Cumbria Partnership insources IT

  • 11 June 2015
Cumbria Partnership insources IT

Cumbria Partnership NHS Foundation Trust has said it will save £1.4 million over the next five years by bringing its IT services in-house.

The community and mental health trust will use 40 permanent IT staff members to support and develop its IT systems rather than an “expensive, out-sourced support solution." Previously, 64% of IT support services were provided by contractors.

Ian Waterhouse, head of IT at Cumbria Partnership said the benefits of insourcing went beyond the potential efficiencies.

Speaking to Digital Health News, he said one of the main drivers was to use the skill set that already exists in Cumbria. He also argued that a local workforce can appreciate the benefits it is delivering for healthcare in the local community.

“There is far more engagement in job if its local people with their grandmother in hospital,” he said.

He added that the greater flexibility of having an in-house team was important, allowing the trust to scale up or scale down when necessary.

This includes the potential for weekend working. Waterhouse said this can involve substantial cost and a project management if outsourced, but should now just involve asking around the office to see who is keen to take on the extra work.

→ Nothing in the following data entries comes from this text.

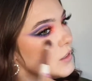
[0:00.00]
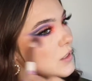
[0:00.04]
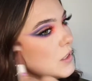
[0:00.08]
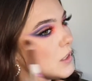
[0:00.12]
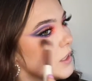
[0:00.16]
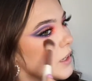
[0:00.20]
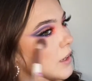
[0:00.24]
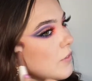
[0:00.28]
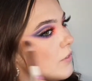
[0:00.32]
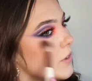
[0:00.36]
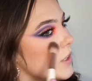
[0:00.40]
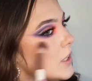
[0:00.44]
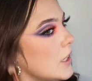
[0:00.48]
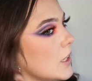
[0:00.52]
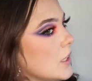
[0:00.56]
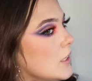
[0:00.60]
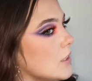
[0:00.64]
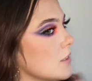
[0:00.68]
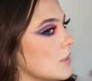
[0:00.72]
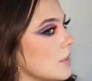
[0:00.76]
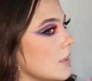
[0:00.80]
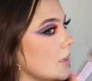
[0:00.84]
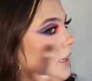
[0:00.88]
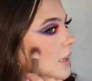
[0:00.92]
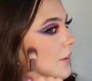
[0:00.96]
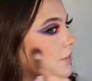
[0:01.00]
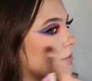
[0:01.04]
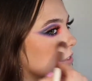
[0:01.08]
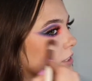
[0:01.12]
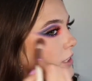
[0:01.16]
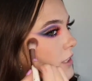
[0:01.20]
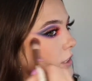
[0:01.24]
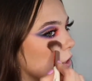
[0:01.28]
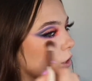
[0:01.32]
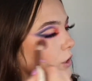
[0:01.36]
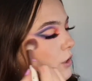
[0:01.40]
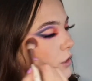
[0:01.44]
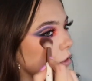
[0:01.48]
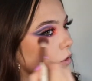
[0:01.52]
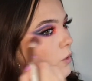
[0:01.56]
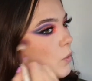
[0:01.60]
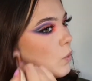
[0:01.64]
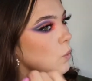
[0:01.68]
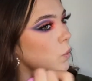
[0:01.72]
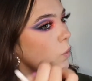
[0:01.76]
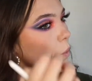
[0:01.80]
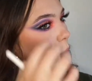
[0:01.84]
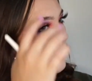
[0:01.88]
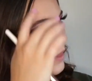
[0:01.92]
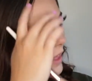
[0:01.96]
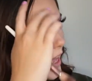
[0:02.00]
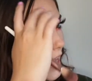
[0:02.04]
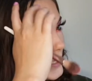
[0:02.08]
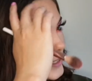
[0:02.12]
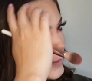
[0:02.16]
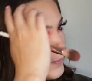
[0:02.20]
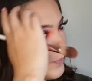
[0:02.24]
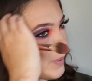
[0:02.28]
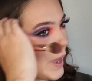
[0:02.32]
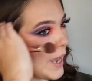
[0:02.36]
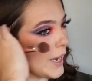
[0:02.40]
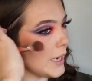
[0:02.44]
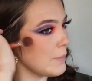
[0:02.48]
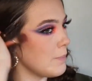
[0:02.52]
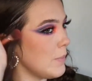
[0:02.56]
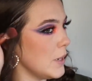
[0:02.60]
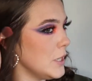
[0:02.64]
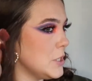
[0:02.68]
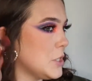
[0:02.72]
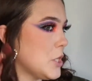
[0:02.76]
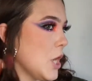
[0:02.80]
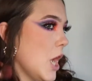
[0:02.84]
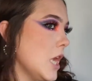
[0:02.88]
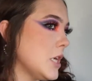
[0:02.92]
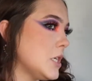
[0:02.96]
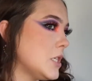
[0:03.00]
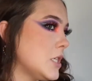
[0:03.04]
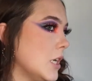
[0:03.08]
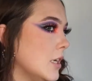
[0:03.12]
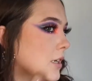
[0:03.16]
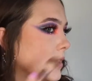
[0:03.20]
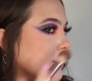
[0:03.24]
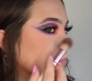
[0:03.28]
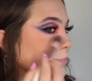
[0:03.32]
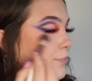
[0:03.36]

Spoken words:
to give a nice lifted look. Ooh, that's pigmented!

Waterhouse also mentioned that using full-time NHS staff meant the possibility of greater engagement with other NHS organisations as it would be easier to converge services.

To support the development of this team the trust has ring-fenced funding to re-invest in staff training and development, while there are two are two apprenticeships on offer.

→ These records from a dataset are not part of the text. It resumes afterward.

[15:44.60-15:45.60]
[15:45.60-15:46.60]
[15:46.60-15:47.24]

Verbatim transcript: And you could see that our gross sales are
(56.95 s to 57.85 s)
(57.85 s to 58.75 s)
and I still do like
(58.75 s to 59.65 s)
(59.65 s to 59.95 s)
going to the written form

The money saved on using outsourced IT services will also be used to support improvements in IT infrastructure at the trust, including two new data centres due to be completed this year.

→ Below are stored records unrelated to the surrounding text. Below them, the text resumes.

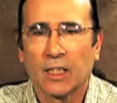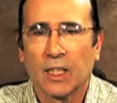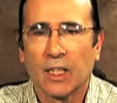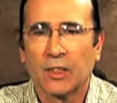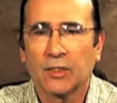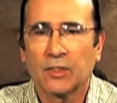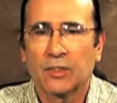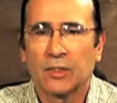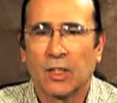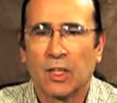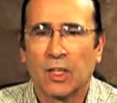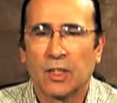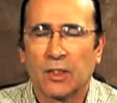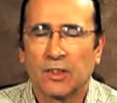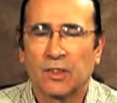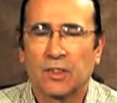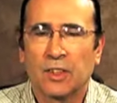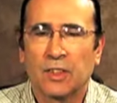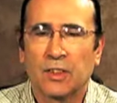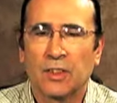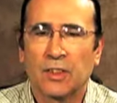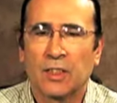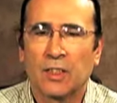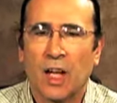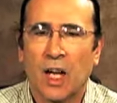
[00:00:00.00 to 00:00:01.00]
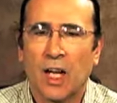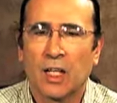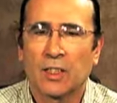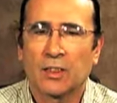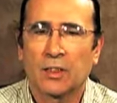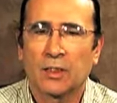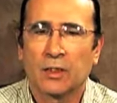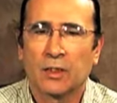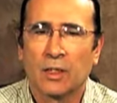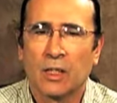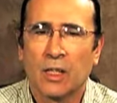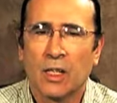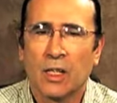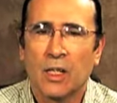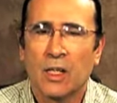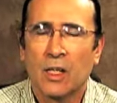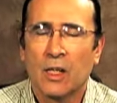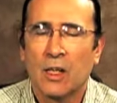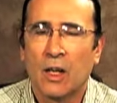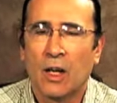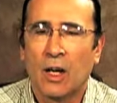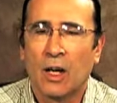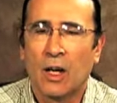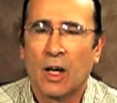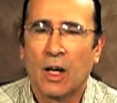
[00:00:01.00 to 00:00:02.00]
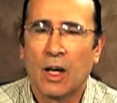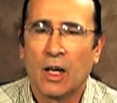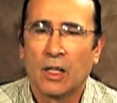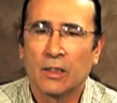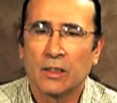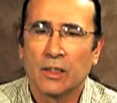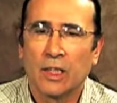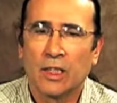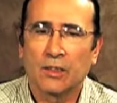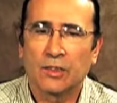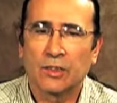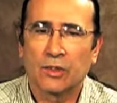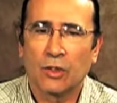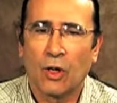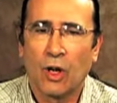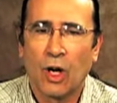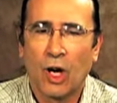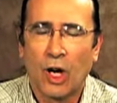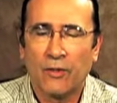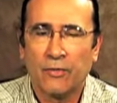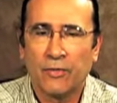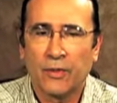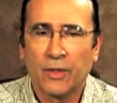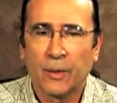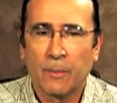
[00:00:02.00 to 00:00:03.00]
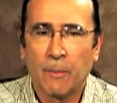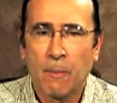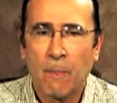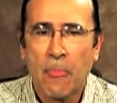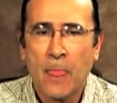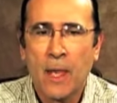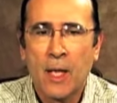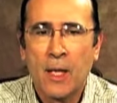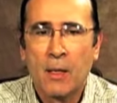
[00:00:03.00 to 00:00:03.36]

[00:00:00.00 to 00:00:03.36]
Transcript: less or see the doctor less often.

Other immediate priorities for Cumbria include improving IT infrastructure and supporting the deployment of Servelec’s RiO electronic patient record by summer of 2016 to replace its existing CSC’s i.PM system.

This is part of the trusts five year IT strategy, which will be the bulk of the work of Cumbria Partnership’s IT staff.

Waterhouse described priorities in this strategy, including the move to ‘agile working’ to allow more people to work from different places using mobile devices – a particular important issue in Cumbria considering how rural the area is.

The trust is also working on improve interoperability, with an aim to better link organisations in the region, and business intelligence in order to provide effective analysis of NHS data that can support improved patient outcomes.

Cumbria Partnership’s announcement comes as NHS organisation have been put under pressure by both NHS England chief executive Simon Stevens and health secretary Jeremy Hunt to use fewer agency staff as part of measures to cut down on unnecessary spending.

Waterhouse said these comments show that Cumbria Partnership and NHS leadership are “on the same page”. “It reinforces that we are heading in the right direction.”